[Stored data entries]
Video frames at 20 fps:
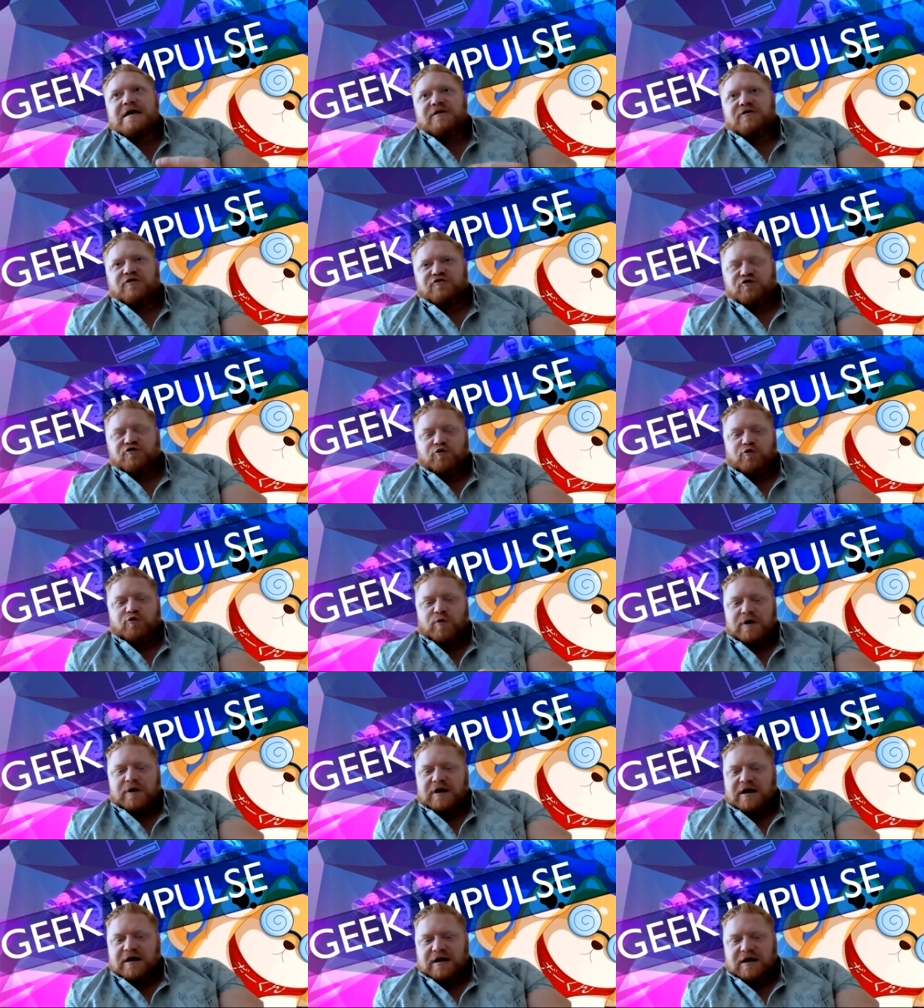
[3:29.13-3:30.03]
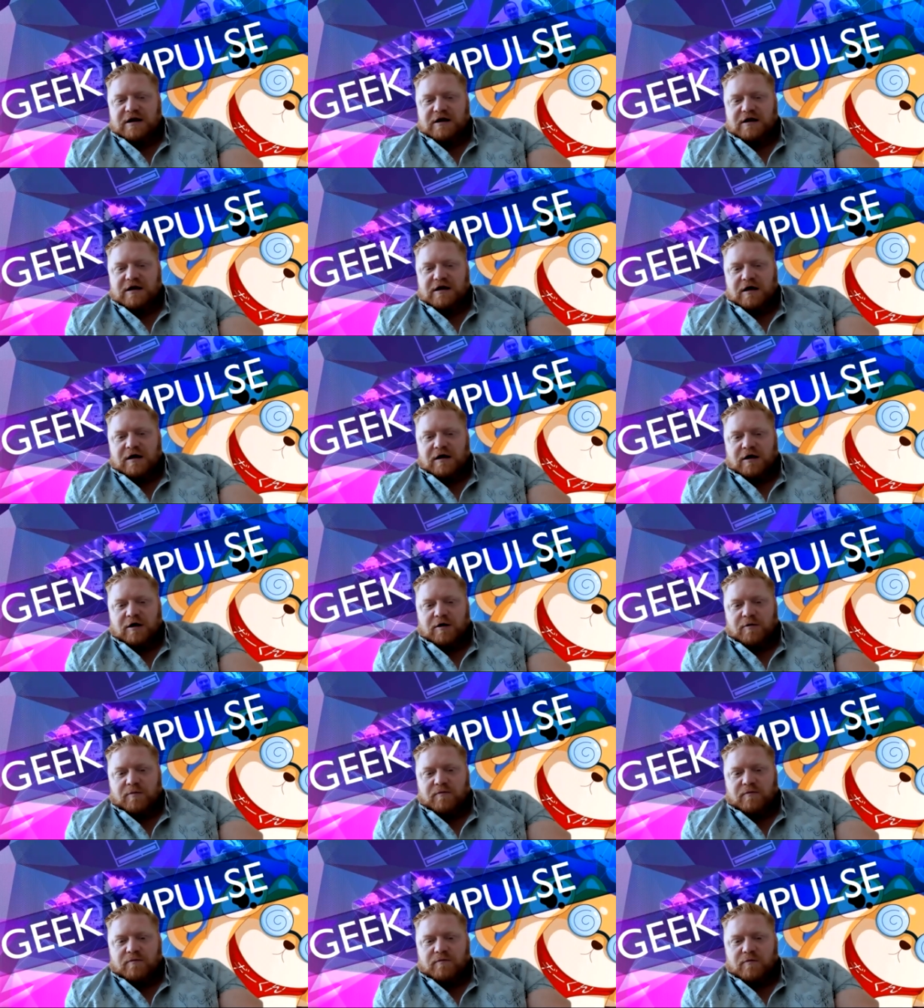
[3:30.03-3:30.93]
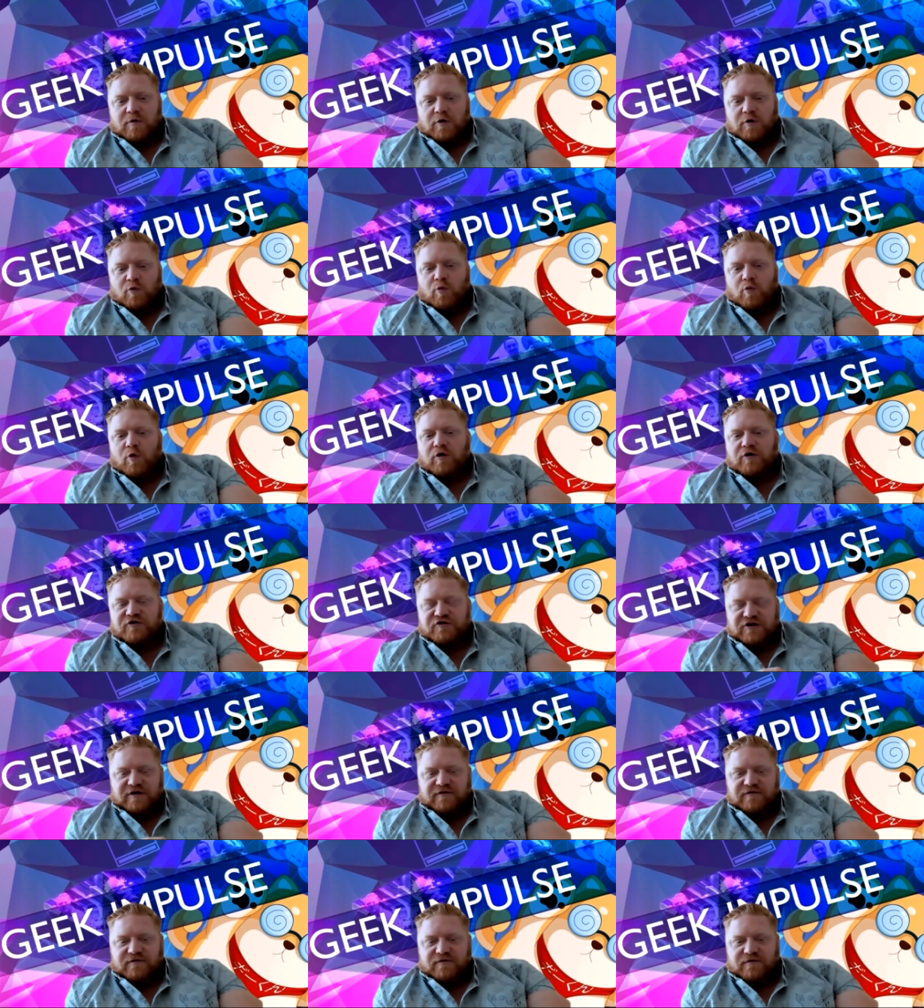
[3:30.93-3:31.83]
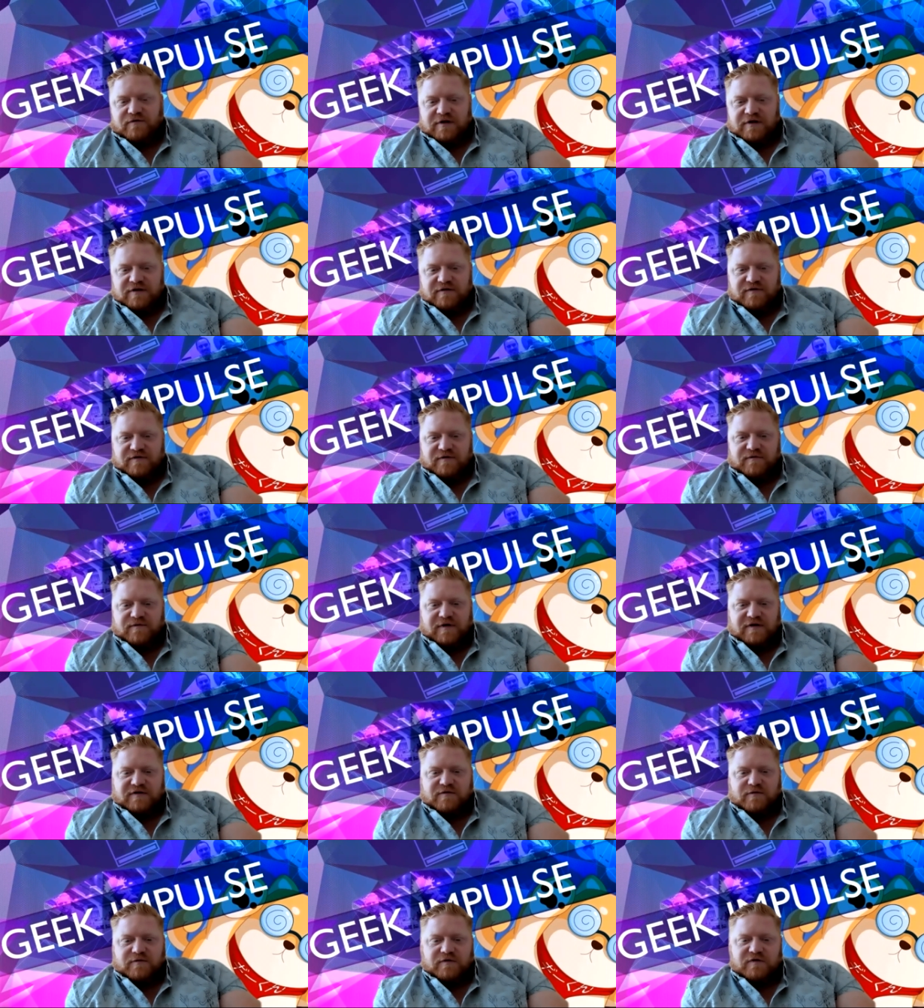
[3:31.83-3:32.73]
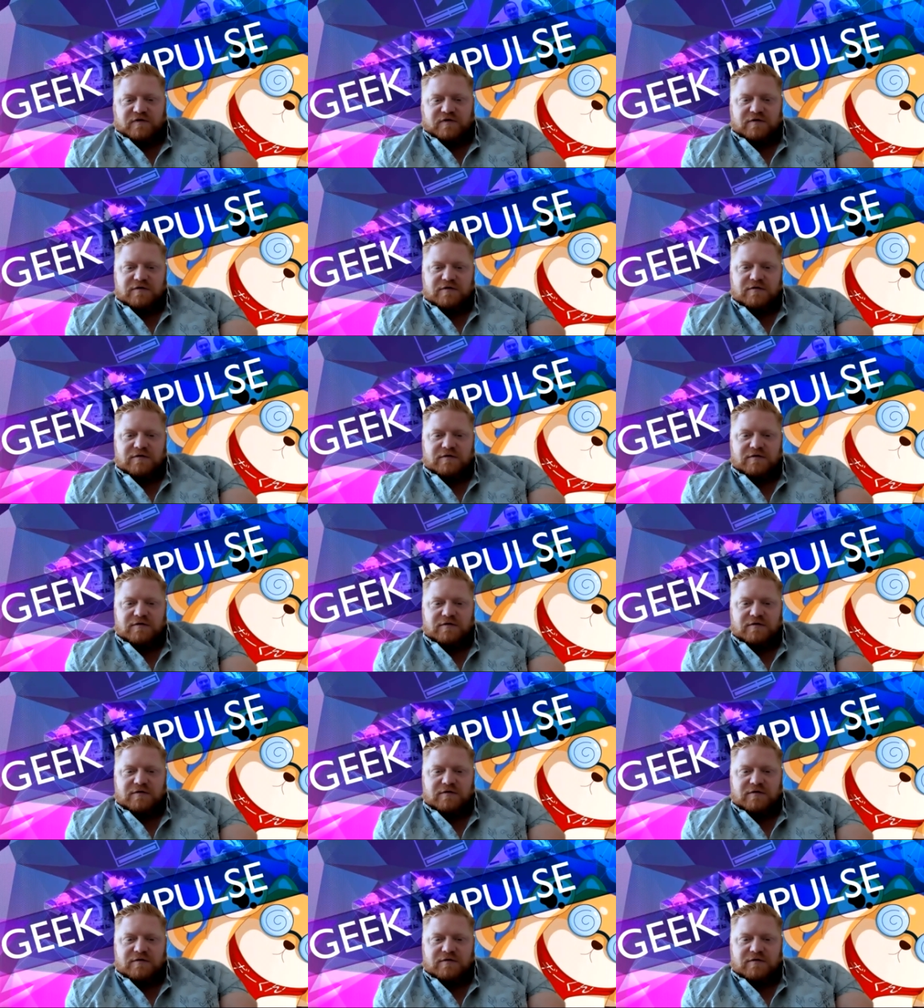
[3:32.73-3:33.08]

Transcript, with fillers: Did you win any awards yet in the film festivals?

WHAT YOU ARE ASKED TO DO
Each line above is to be transcribed exactly, though its pictures are not.

EXERCISE RESULT
Video frames at 20 fps:
[3:29.13-3:30.03]
[3:30.03-3:30.93]
[3:30.93-3:31.83]
[3:31.83-3:32.73]
[3:32.73-3:33.08]

Transcript, with fillers: Did you win any awards yet in the film festivals?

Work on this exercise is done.